WHAT YOU SHOULD DO
What follows is a set of entries. Repeat them exactly, but not their pictures.

· · · · ·

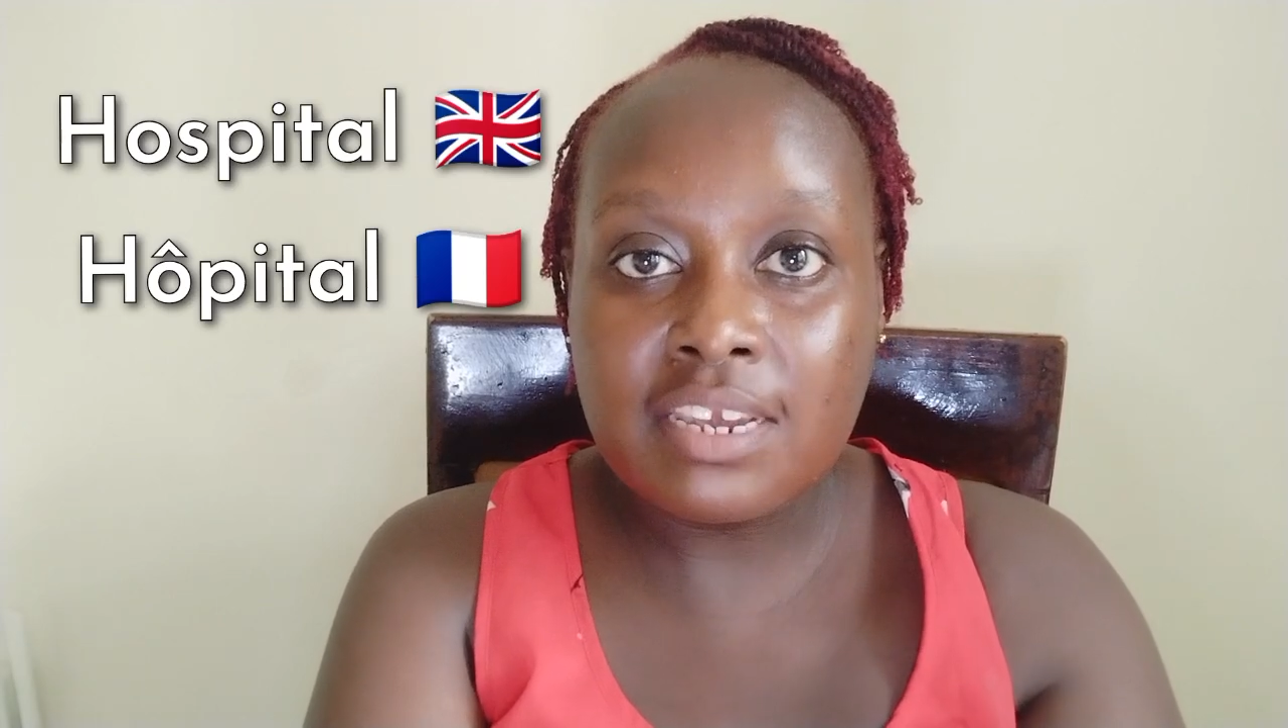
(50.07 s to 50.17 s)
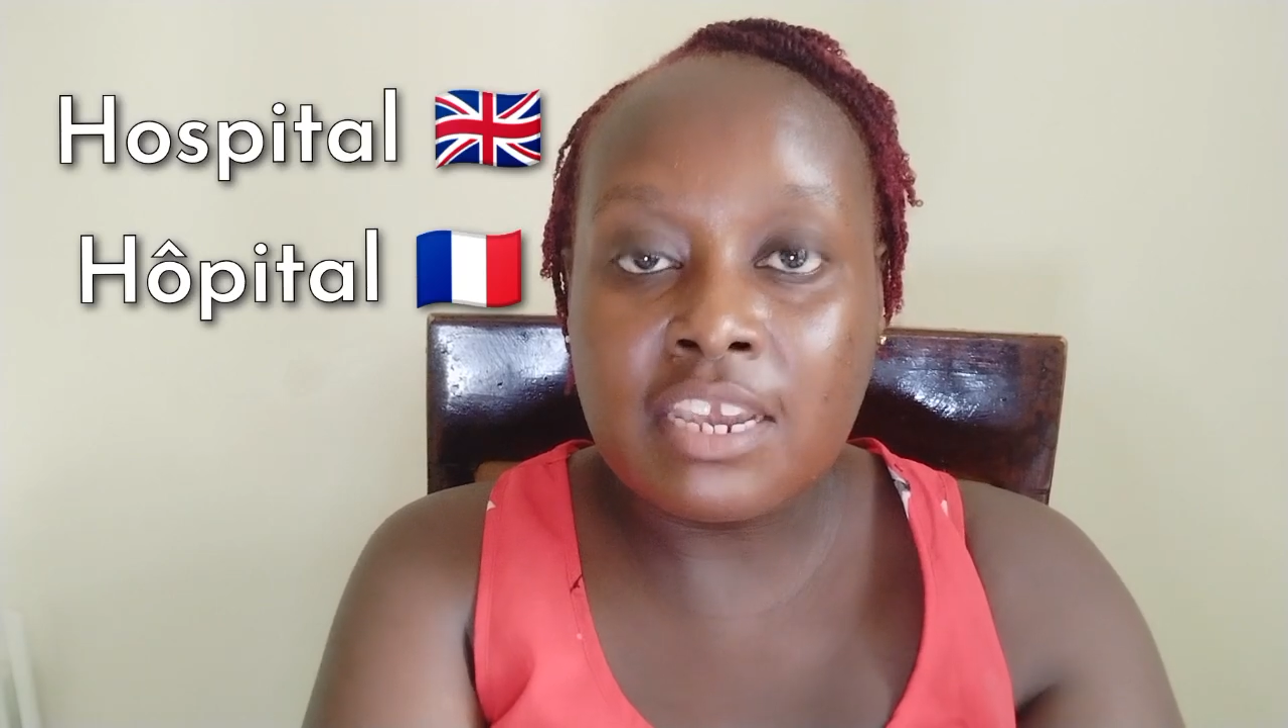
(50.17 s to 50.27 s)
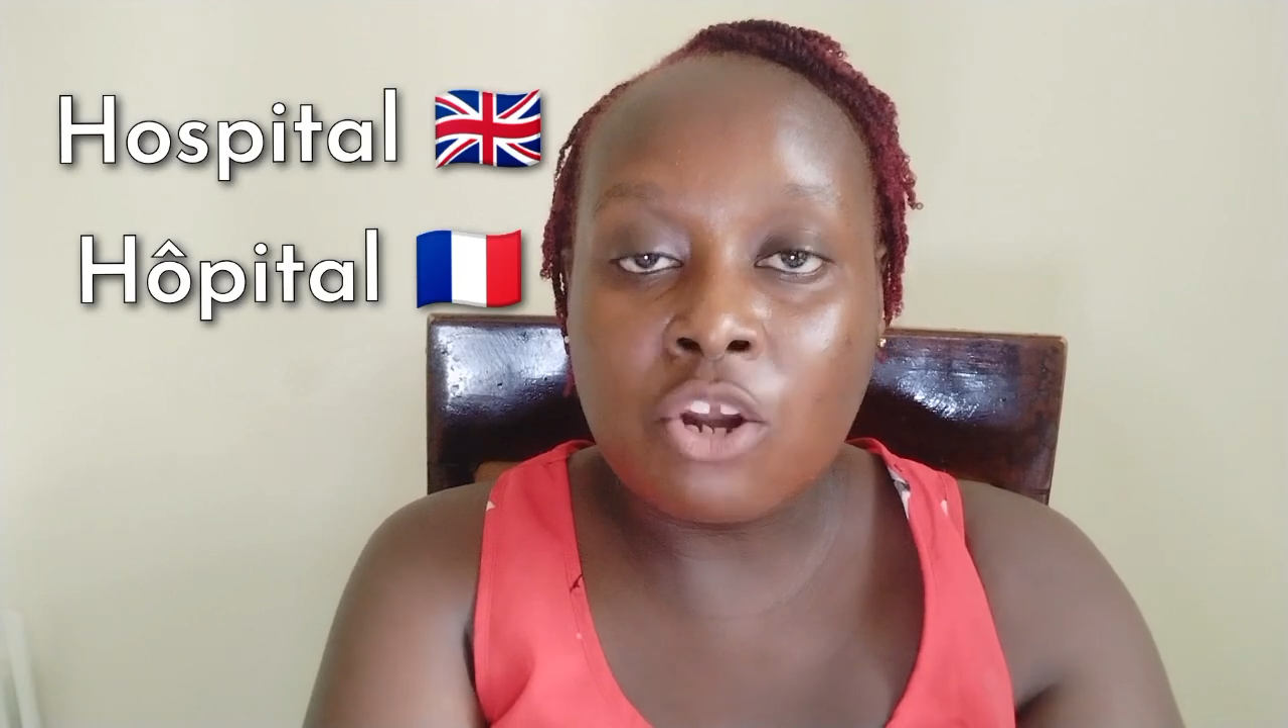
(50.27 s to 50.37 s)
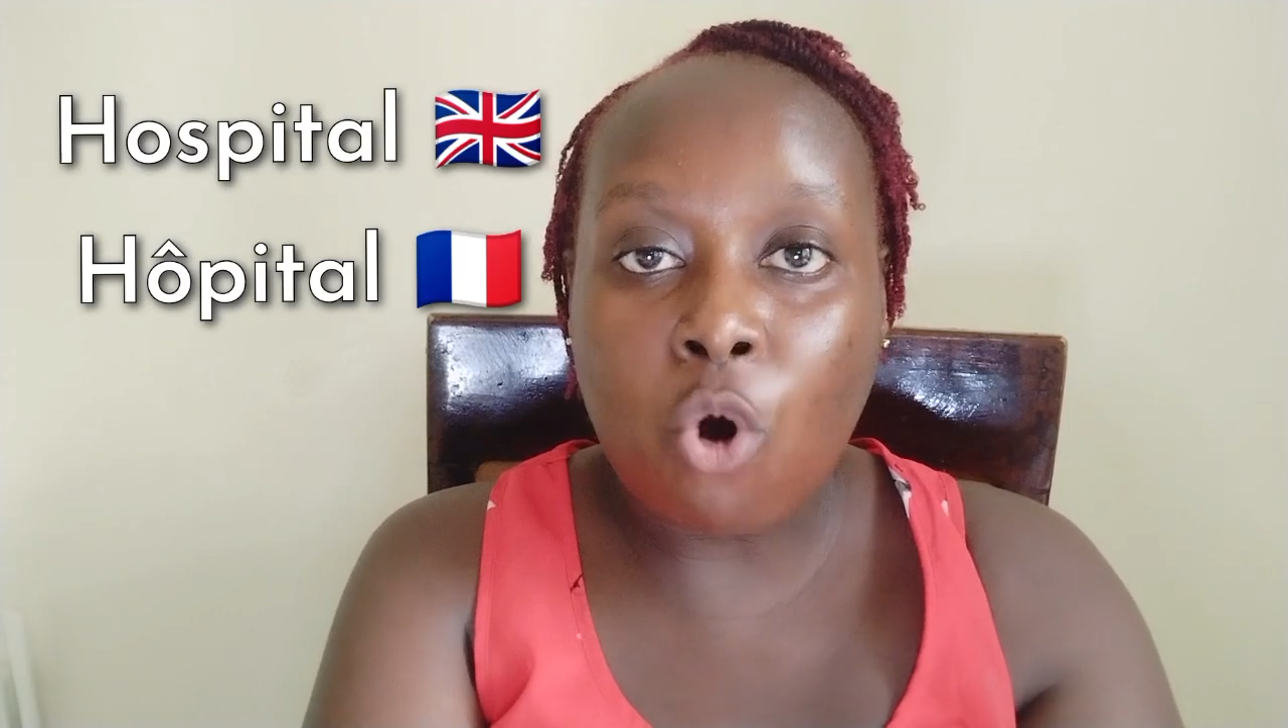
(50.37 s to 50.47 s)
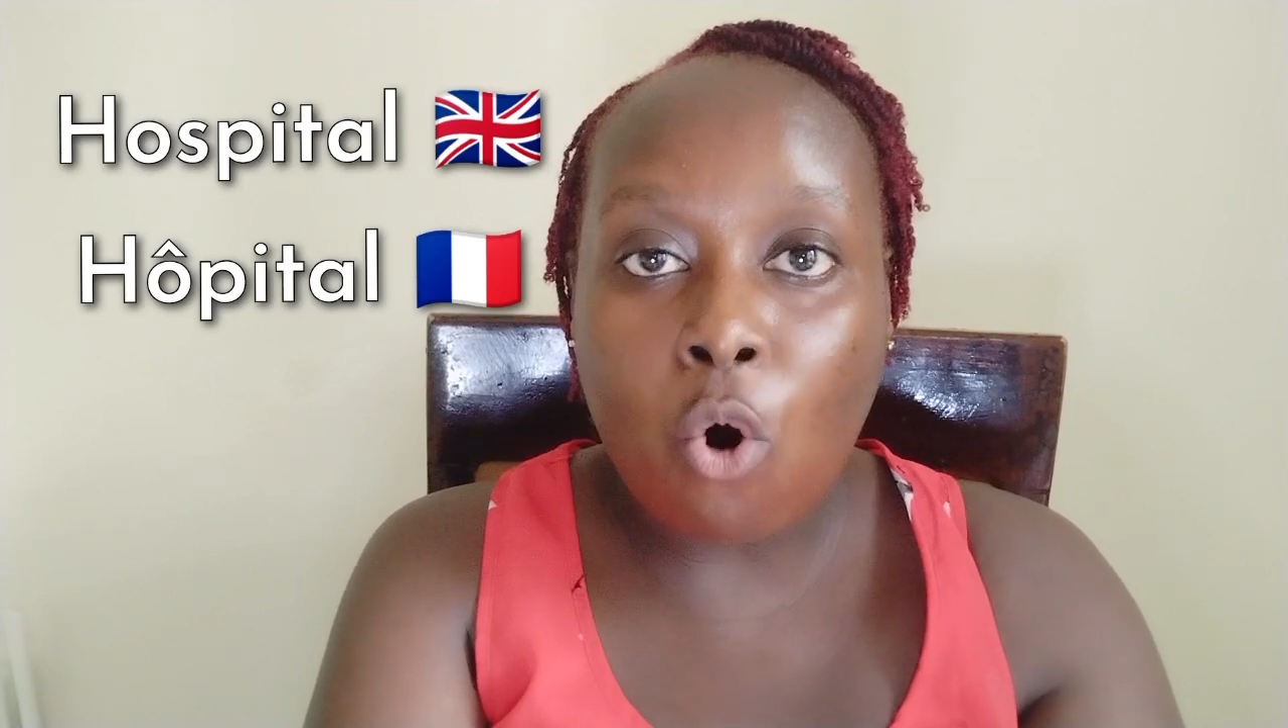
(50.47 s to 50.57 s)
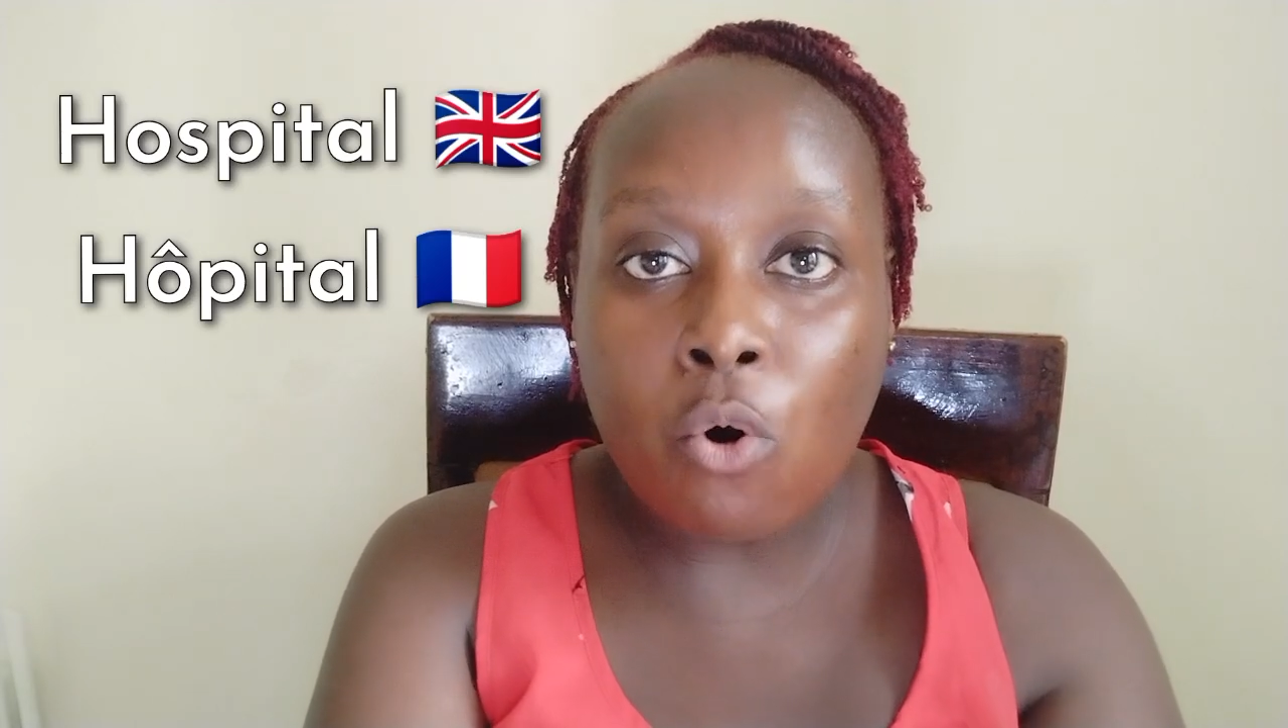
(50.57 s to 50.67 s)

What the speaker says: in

· · · · ·

TASK SOLUTION
(50.07 s to 50.17 s)
(50.17 s to 50.27 s)
(50.27 s to 50.37 s)
(50.37 s to 50.47 s)
(50.47 s to 50.57 s)
(50.57 s to 50.67 s)

What the speaker says: in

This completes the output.